→ **What is expected**: Would you return the listing that follows exactly, leaving its pictures behind?

→ **Records supplied**:
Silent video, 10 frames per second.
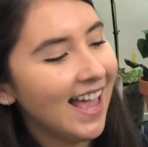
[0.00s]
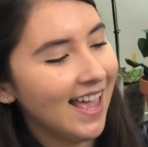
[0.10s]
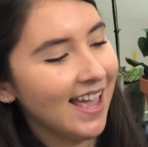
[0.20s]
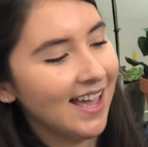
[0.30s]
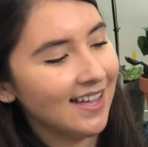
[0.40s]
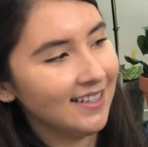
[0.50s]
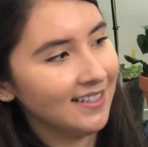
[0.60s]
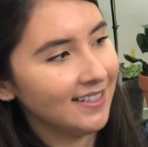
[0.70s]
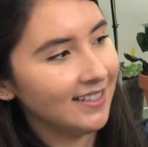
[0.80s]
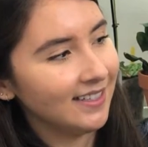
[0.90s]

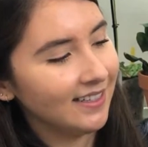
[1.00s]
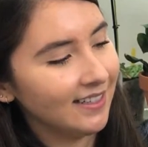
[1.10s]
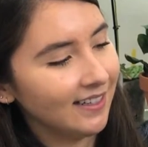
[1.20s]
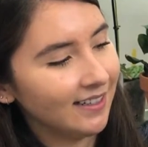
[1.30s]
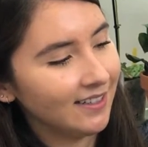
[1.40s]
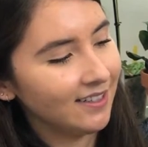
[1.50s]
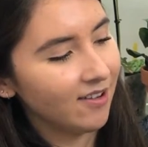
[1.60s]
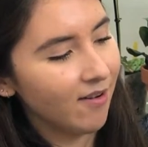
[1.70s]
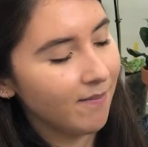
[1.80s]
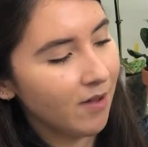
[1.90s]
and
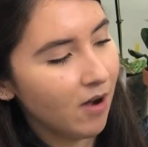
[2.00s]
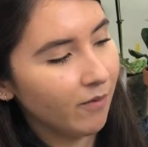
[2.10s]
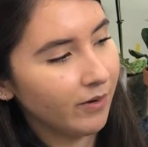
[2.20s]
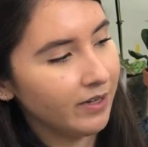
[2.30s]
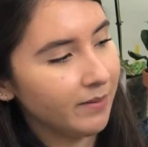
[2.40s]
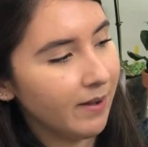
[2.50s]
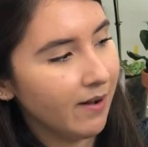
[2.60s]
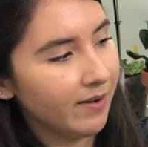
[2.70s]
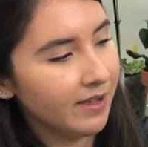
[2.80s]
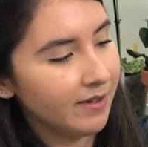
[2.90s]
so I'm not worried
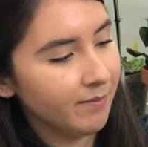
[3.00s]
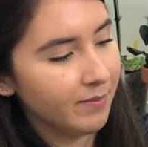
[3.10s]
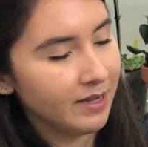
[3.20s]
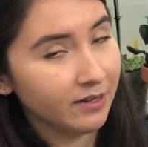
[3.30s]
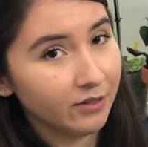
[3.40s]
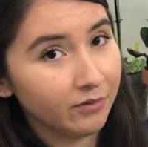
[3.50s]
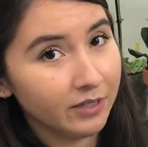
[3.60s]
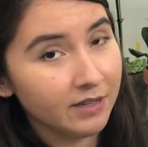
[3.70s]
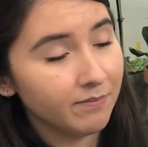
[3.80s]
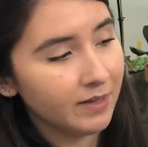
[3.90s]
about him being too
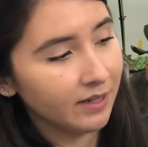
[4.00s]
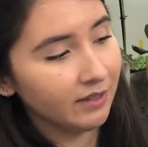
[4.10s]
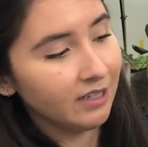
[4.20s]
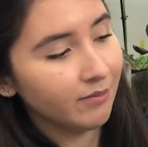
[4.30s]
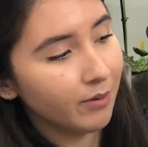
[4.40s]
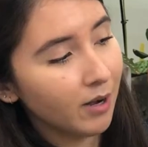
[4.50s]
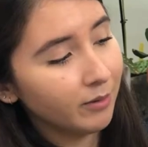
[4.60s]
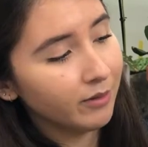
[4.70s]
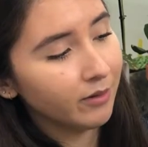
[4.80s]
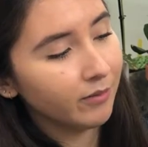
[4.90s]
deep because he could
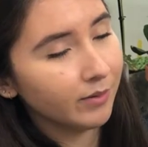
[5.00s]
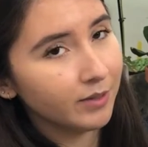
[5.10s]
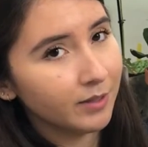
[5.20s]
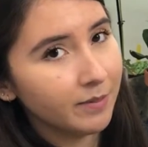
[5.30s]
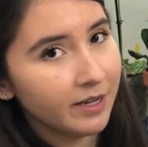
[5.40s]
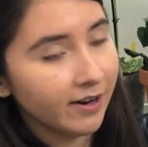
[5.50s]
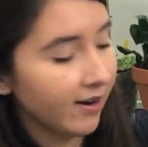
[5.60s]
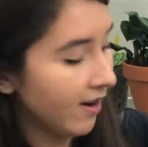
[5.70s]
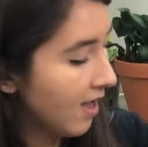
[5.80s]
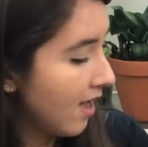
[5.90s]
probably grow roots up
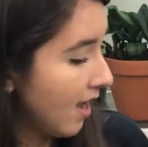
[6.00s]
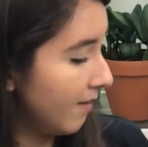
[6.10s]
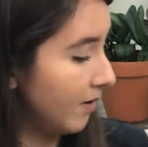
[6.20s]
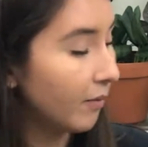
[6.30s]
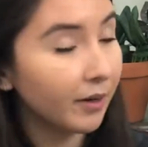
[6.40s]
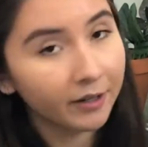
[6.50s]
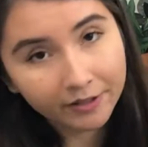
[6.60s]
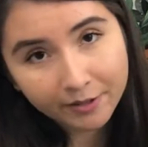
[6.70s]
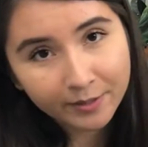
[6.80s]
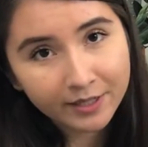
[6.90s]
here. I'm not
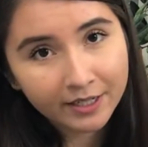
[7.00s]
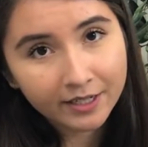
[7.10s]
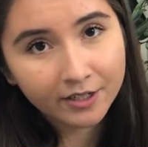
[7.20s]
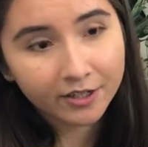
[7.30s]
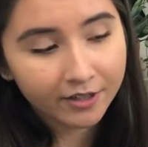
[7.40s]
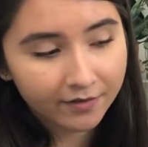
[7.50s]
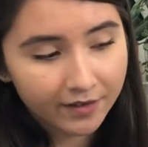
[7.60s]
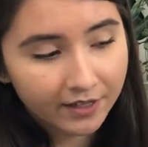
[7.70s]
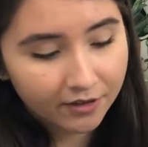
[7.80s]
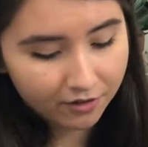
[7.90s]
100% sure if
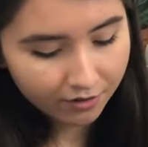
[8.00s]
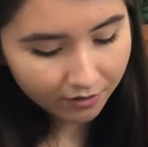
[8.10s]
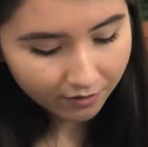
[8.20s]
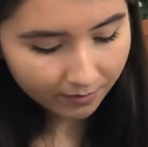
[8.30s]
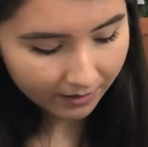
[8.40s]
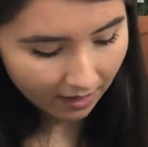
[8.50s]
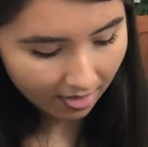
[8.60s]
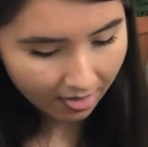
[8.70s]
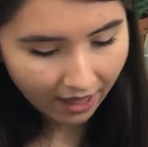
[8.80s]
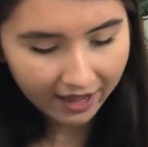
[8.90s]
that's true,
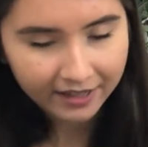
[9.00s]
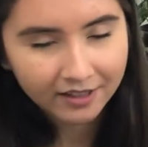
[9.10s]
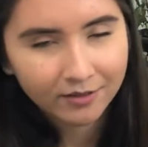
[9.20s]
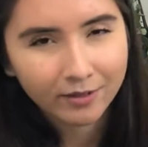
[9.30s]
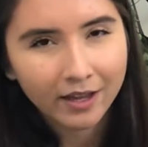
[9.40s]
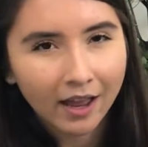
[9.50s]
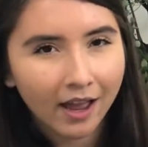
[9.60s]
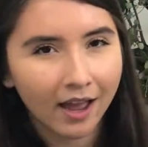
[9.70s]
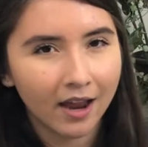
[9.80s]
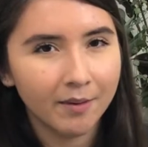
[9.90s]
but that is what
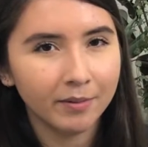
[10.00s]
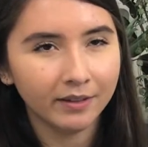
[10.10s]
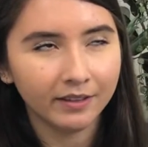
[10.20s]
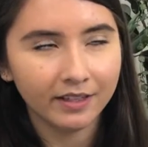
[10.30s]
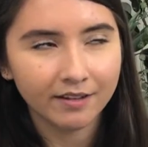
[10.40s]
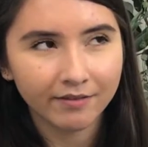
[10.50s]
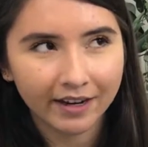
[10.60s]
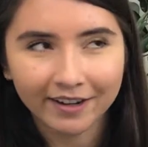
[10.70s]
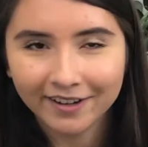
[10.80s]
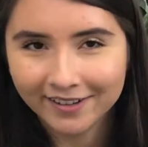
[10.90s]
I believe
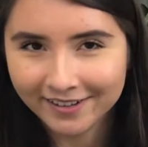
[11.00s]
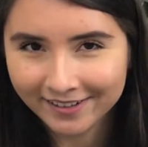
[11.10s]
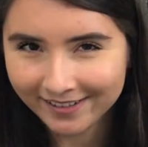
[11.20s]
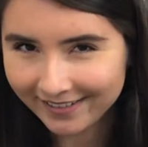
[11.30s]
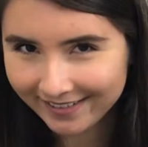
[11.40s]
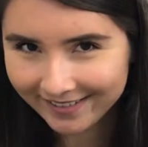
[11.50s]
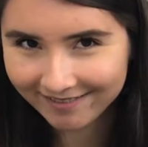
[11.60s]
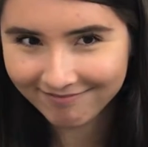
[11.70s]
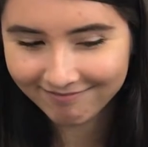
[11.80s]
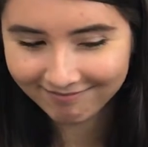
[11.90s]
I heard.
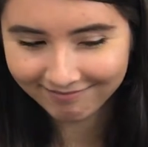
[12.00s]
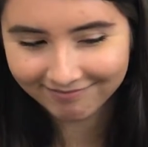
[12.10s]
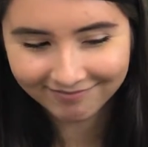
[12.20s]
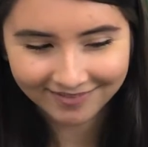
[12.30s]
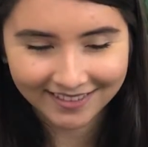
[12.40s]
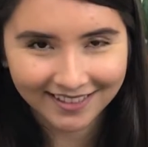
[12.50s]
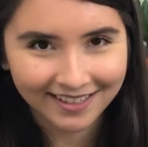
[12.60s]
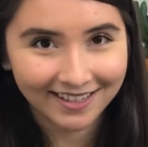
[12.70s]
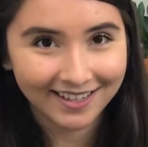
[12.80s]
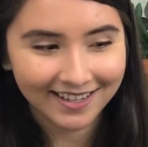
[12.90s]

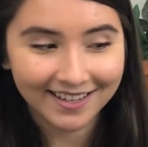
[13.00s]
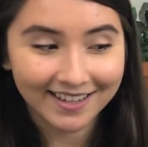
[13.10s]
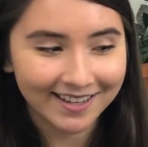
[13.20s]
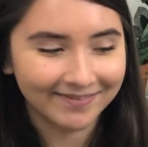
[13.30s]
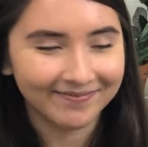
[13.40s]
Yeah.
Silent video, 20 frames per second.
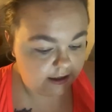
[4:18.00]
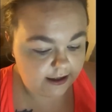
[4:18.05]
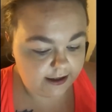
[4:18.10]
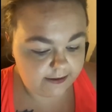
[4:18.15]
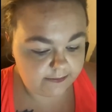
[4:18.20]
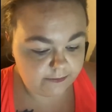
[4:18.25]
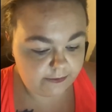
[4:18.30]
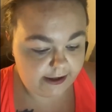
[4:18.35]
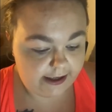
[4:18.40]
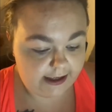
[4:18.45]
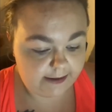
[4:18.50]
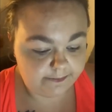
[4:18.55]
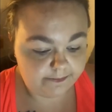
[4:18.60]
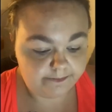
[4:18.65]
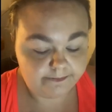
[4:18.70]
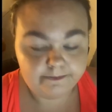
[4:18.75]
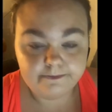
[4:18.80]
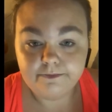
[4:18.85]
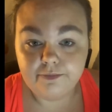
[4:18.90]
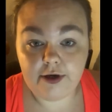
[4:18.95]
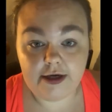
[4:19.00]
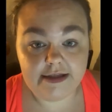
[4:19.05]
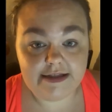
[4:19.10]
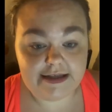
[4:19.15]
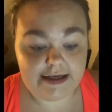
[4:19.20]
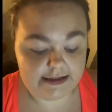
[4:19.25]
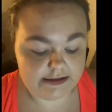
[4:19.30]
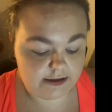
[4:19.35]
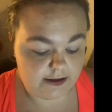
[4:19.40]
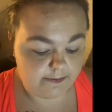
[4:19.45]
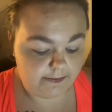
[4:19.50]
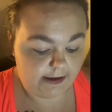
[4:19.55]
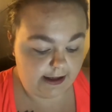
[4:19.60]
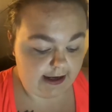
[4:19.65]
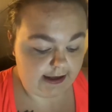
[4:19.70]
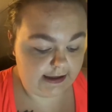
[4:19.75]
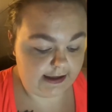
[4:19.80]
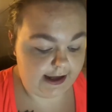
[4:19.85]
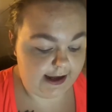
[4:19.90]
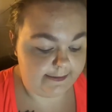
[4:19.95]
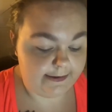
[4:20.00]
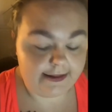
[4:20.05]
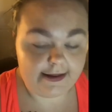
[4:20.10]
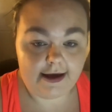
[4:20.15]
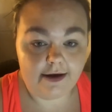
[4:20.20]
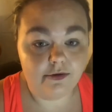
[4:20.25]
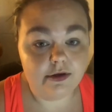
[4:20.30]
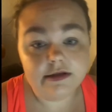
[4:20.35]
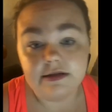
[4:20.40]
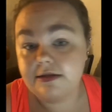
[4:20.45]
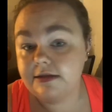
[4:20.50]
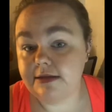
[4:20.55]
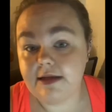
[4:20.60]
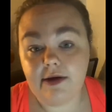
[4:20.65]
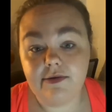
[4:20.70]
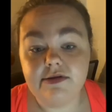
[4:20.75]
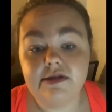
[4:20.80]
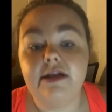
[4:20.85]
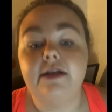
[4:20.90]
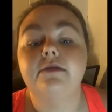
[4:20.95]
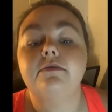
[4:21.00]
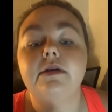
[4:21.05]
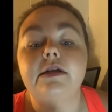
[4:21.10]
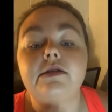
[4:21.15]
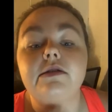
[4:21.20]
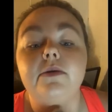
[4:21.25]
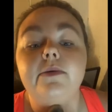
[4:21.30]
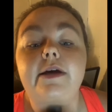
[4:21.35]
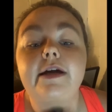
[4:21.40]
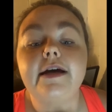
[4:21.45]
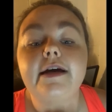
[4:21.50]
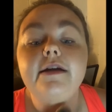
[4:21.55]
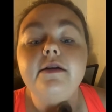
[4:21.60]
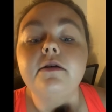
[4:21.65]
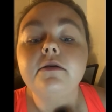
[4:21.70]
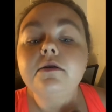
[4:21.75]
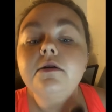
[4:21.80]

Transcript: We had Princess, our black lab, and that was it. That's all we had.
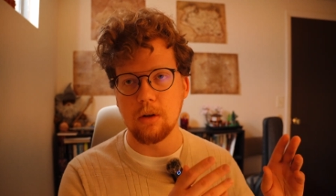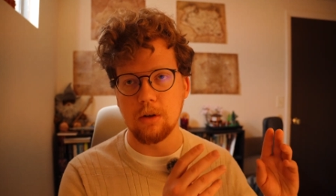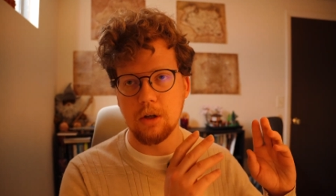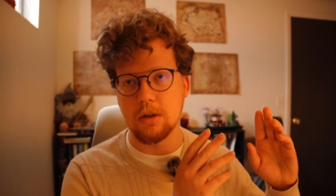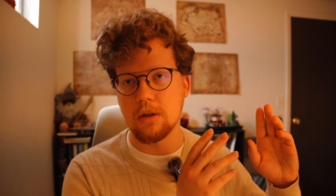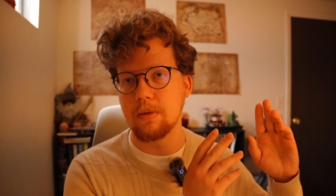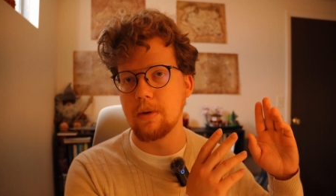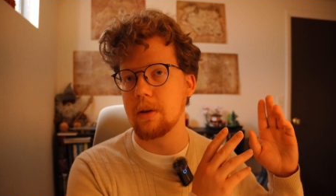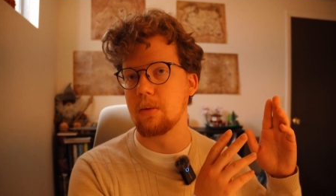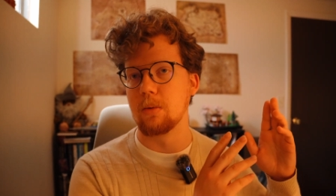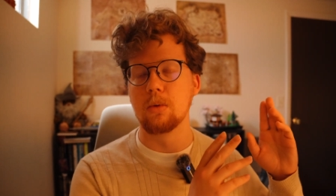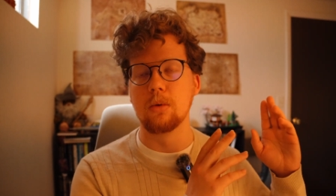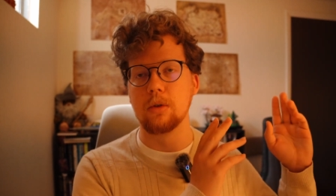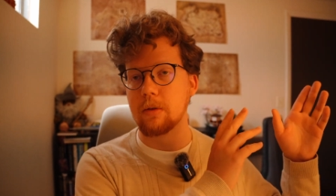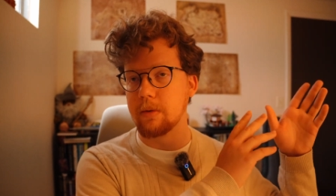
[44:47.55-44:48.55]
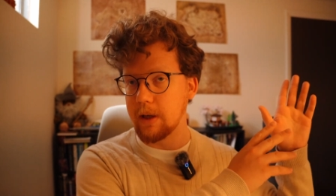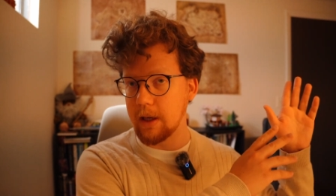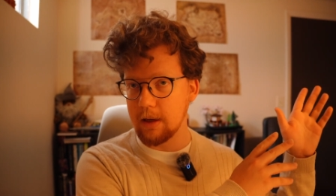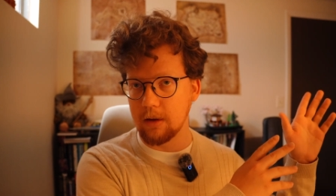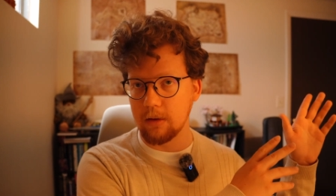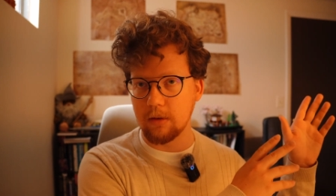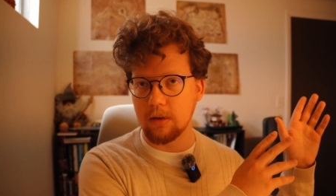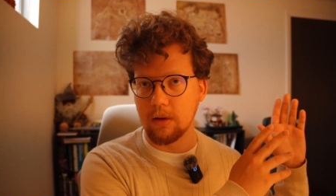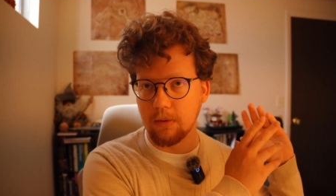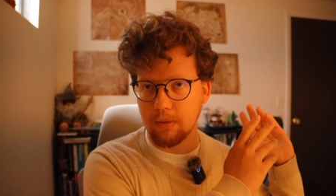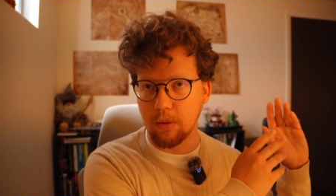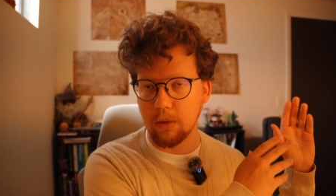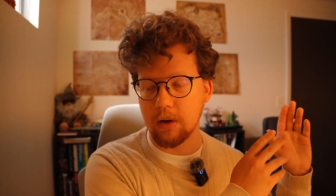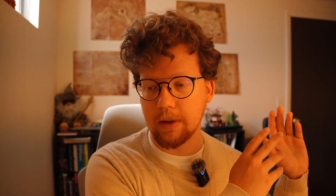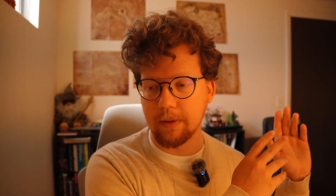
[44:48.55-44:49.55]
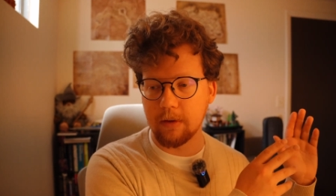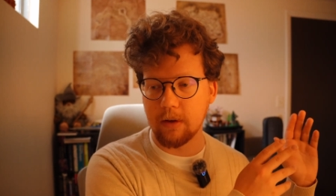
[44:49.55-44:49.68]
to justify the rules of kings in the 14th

→ **Response to this task**:
Silent video, 10 frames per second.
[0.00s]
[0.10s]
[0.20s]
[0.30s]
[0.40s]
[0.50s]
[0.60s]
[0.70s]
[0.80s]
[0.90s]

[1.00s]
[1.10s]
[1.20s]
[1.30s]
[1.40s]
[1.50s]
[1.60s]
[1.70s]
[1.80s]
[1.90s]
and
[2.00s]
[2.10s]
[2.20s]
[2.30s]
[2.40s]
[2.50s]
[2.60s]
[2.70s]
[2.80s]
[2.90s]
so I'm not worried
[3.00s]
[3.10s]
[3.20s]
[3.30s]
[3.40s]
[3.50s]
[3.60s]
[3.70s]
[3.80s]
[3.90s]
about him being too
[4.00s]
[4.10s]
[4.20s]
[4.30s]
[4.40s]
[4.50s]
[4.60s]
[4.70s]
[4.80s]
[4.90s]
deep because he could
[5.00s]
[5.10s]
[5.20s]
[5.30s]
[5.40s]
[5.50s]
[5.60s]
[5.70s]
[5.80s]
[5.90s]
probably grow roots up
[6.00s]
[6.10s]
[6.20s]
[6.30s]
[6.40s]
[6.50s]
[6.60s]
[6.70s]
[6.80s]
[6.90s]
here. I'm not
[7.00s]
[7.10s]
[7.20s]
[7.30s]
[7.40s]
[7.50s]
[7.60s]
[7.70s]
[7.80s]
[7.90s]
100% sure if
[8.00s]
[8.10s]
[8.20s]
[8.30s]
[8.40s]
[8.50s]
[8.60s]
[8.70s]
[8.80s]
[8.90s]
that's true,
[9.00s]
[9.10s]
[9.20s]
[9.30s]
[9.40s]
[9.50s]
[9.60s]
[9.70s]
[9.80s]
[9.90s]
but that is what
[10.00s]
[10.10s]
[10.20s]
[10.30s]
[10.40s]
[10.50s]
[10.60s]
[10.70s]
[10.80s]
[10.90s]
I believe
[11.00s]
[11.10s]
[11.20s]
[11.30s]
[11.40s]
[11.50s]
[11.60s]
[11.70s]
[11.80s]
[11.90s]
I heard.
[12.00s]
[12.10s]
[12.20s]
[12.30s]
[12.40s]
[12.50s]
[12.60s]
[12.70s]
[12.80s]
[12.90s]

[13.00s]
[13.10s]
[13.20s]
[13.30s]
[13.40s]
Yeah.
Silent video, 20 frames per second.
[4:18.00]
[4:18.05]
[4:18.10]
[4:18.15]
[4:18.20]
[4:18.25]
[4:18.30]
[4:18.35]
[4:18.40]
[4:18.45]
[4:18.50]
[4:18.55]
[4:18.60]
[4:18.65]
[4:18.70]
[4:18.75]
[4:18.80]
[4:18.85]
[4:18.90]
[4:18.95]
[4:19.00]
[4:19.05]
[4:19.10]
[4:19.15]
[4:19.20]
[4:19.25]
[4:19.30]
[4:19.35]
[4:19.40]
[4:19.45]
[4:19.50]
[4:19.55]
[4:19.60]
[4:19.65]
[4:19.70]
[4:19.75]
[4:19.80]
[4:19.85]
[4:19.90]
[4:19.95]
[4:20.00]
[4:20.05]
[4:20.10]
[4:20.15]
[4:20.20]
[4:20.25]
[4:20.30]
[4:20.35]
[4:20.40]
[4:20.45]
[4:20.50]
[4:20.55]
[4:20.60]
[4:20.65]
[4:20.70]
[4:20.75]
[4:20.80]
[4:20.85]
[4:20.90]
[4:20.95]
[4:21.00]
[4:21.05]
[4:21.10]
[4:21.15]
[4:21.20]
[4:21.25]
[4:21.30]
[4:21.35]
[4:21.40]
[4:21.45]
[4:21.50]
[4:21.55]
[4:21.60]
[4:21.65]
[4:21.70]
[4:21.75]
[4:21.80]

Transcript: We had Princess, our black lab, and that was it. That's all we had.
[44:47.55-44:48.55]
[44:48.55-44:49.55]
[44:49.55-44:49.68]
to justify the rules of kings in the 14th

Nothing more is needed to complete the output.